[Material shown Boundary: Start]

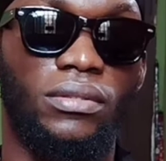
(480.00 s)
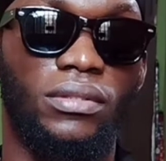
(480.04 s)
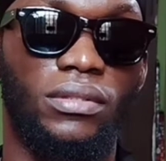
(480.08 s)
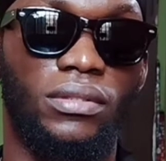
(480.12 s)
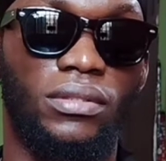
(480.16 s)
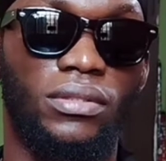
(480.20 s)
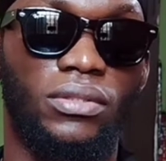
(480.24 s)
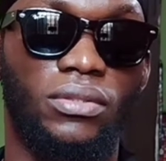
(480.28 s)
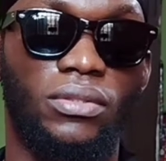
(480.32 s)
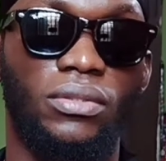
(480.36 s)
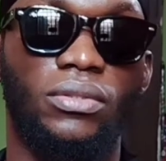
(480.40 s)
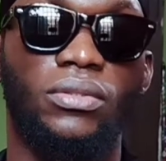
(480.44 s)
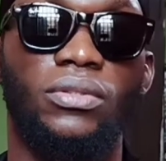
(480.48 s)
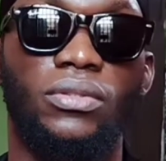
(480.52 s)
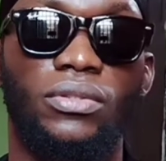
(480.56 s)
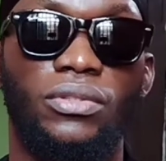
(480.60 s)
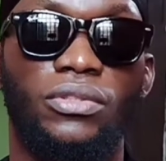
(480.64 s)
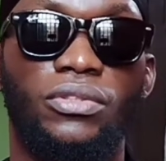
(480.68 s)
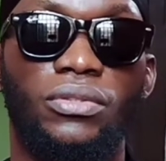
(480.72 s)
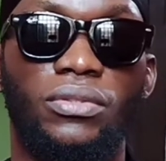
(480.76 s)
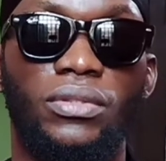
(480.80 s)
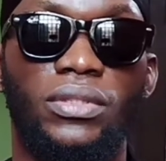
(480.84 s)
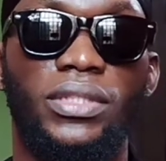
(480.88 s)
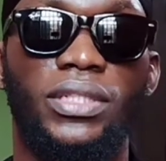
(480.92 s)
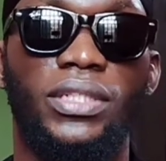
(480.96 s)
to go
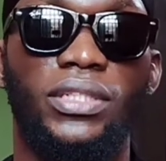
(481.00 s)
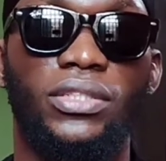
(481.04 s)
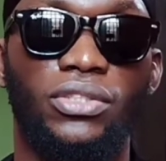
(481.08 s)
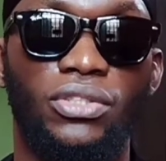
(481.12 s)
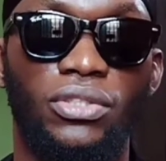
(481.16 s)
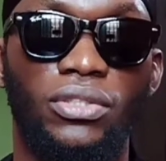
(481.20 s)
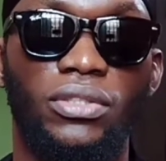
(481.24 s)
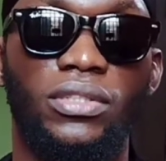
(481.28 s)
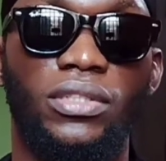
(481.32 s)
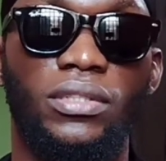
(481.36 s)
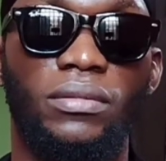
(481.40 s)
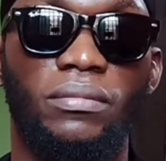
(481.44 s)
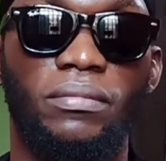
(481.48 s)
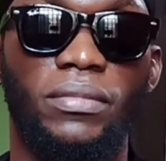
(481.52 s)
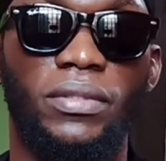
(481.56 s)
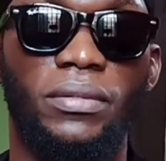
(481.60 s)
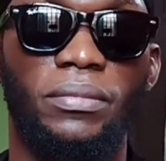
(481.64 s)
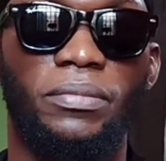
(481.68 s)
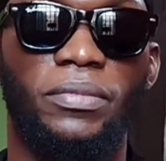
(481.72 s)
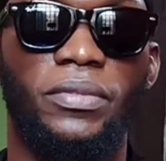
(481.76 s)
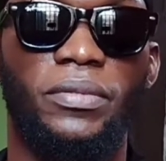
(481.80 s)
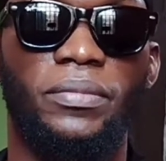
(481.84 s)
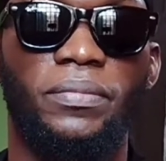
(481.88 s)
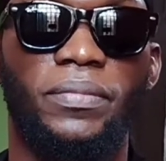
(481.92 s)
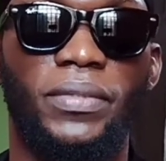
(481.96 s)
through that journey. Be
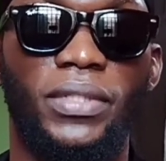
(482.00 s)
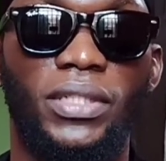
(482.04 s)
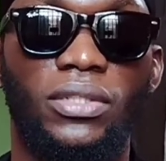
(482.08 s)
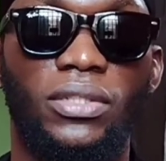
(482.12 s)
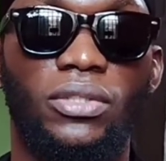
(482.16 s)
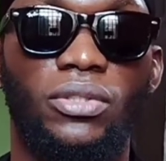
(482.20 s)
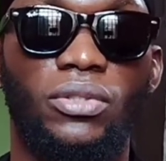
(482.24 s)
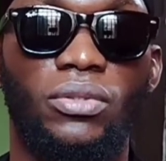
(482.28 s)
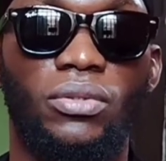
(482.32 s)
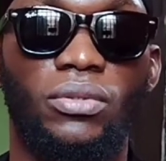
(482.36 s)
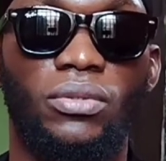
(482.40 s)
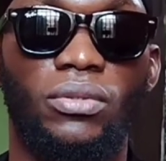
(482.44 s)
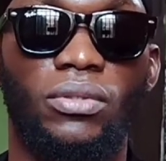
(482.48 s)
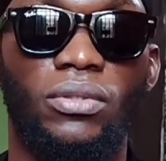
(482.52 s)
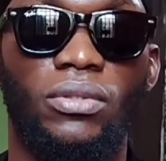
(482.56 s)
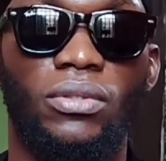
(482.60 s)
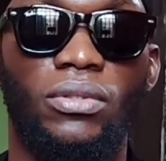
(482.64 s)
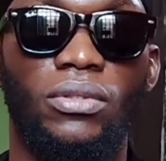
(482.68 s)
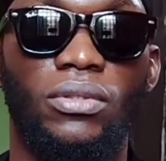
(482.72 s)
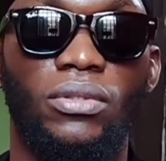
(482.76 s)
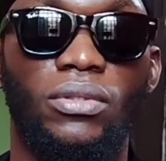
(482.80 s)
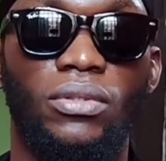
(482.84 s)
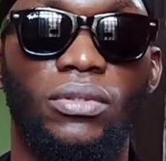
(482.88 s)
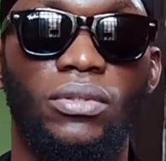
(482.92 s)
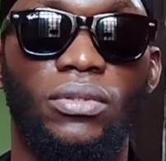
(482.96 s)
prepared to
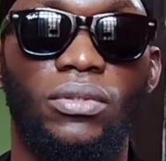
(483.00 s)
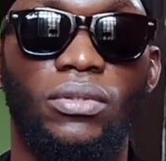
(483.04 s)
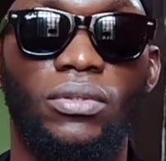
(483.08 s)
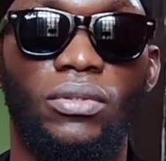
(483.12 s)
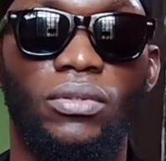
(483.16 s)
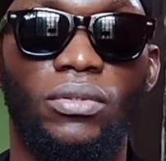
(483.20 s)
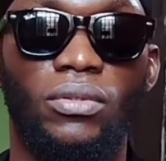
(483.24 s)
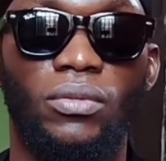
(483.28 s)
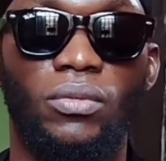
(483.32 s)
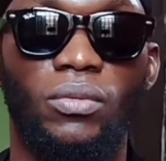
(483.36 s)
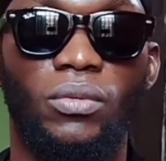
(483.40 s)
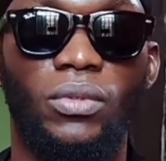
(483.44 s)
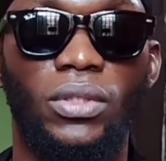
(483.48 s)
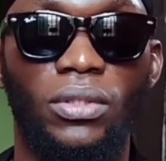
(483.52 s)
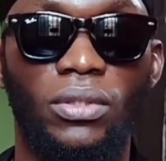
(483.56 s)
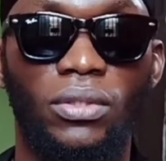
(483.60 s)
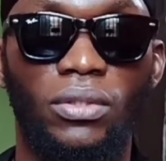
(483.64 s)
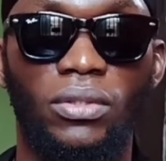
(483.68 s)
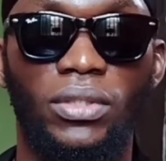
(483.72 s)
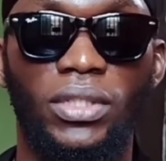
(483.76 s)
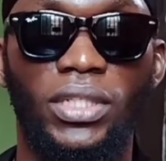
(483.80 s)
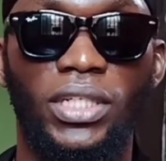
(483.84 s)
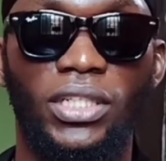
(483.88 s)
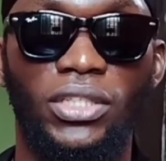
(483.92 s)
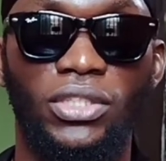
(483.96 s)
walk
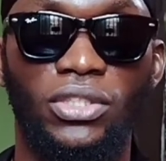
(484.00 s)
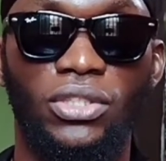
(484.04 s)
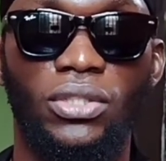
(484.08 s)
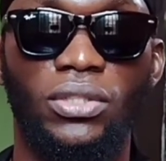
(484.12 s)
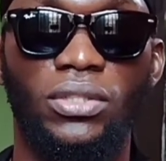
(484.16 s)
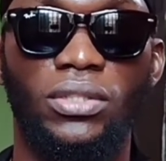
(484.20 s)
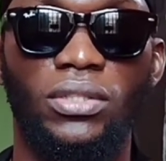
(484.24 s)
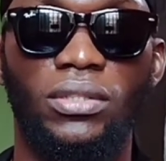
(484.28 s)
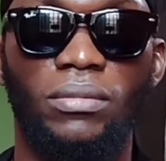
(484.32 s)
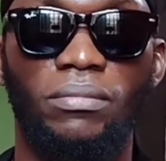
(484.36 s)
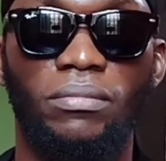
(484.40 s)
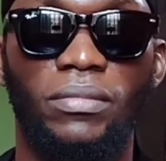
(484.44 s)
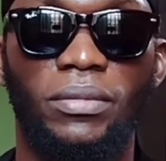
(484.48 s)
on that journey.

[Material shown Boundary: End]

* Aim of the exercise
Each entry is to be given again exactly as it stands, with its pictures removed.

* Result for this task
(480.00 s)
(480.04 s)
(480.08 s)
(480.12 s)
(480.16 s)
(480.20 s)
(480.24 s)
(480.28 s)
(480.32 s)
(480.36 s)
(480.40 s)
(480.44 s)
(480.48 s)
(480.52 s)
(480.56 s)
(480.60 s)
(480.64 s)
(480.68 s)
(480.72 s)
(480.76 s)
(480.80 s)
(480.84 s)
(480.88 s)
(480.92 s)
(480.96 s)
to go
(481.00 s)
(481.04 s)
(481.08 s)
(481.12 s)
(481.16 s)
(481.20 s)
(481.24 s)
(481.28 s)
(481.32 s)
(481.36 s)
(481.40 s)
(481.44 s)
(481.48 s)
(481.52 s)
(481.56 s)
(481.60 s)
(481.64 s)
(481.68 s)
(481.72 s)
(481.76 s)
(481.80 s)
(481.84 s)
(481.88 s)
(481.92 s)
(481.96 s)
through that journey. Be
(482.00 s)
(482.04 s)
(482.08 s)
(482.12 s)
(482.16 s)
(482.20 s)
(482.24 s)
(482.28 s)
(482.32 s)
(482.36 s)
(482.40 s)
(482.44 s)
(482.48 s)
(482.52 s)
(482.56 s)
(482.60 s)
(482.64 s)
(482.68 s)
(482.72 s)
(482.76 s)
(482.80 s)
(482.84 s)
(482.88 s)
(482.92 s)
(482.96 s)
prepared to
(483.00 s)
(483.04 s)
(483.08 s)
(483.12 s)
(483.16 s)
(483.20 s)
(483.24 s)
(483.28 s)
(483.32 s)
(483.36 s)
(483.40 s)
(483.44 s)
(483.48 s)
(483.52 s)
(483.56 s)
(483.60 s)
(483.64 s)
(483.68 s)
(483.72 s)
(483.76 s)
(483.80 s)
(483.84 s)
(483.88 s)
(483.92 s)
(483.96 s)
walk
(484.00 s)
(484.04 s)
(484.08 s)
(484.12 s)
(484.16 s)
(484.20 s)
(484.24 s)
(484.28 s)
(484.32 s)
(484.36 s)
(484.40 s)
(484.44 s)
(484.48 s)
on that journey.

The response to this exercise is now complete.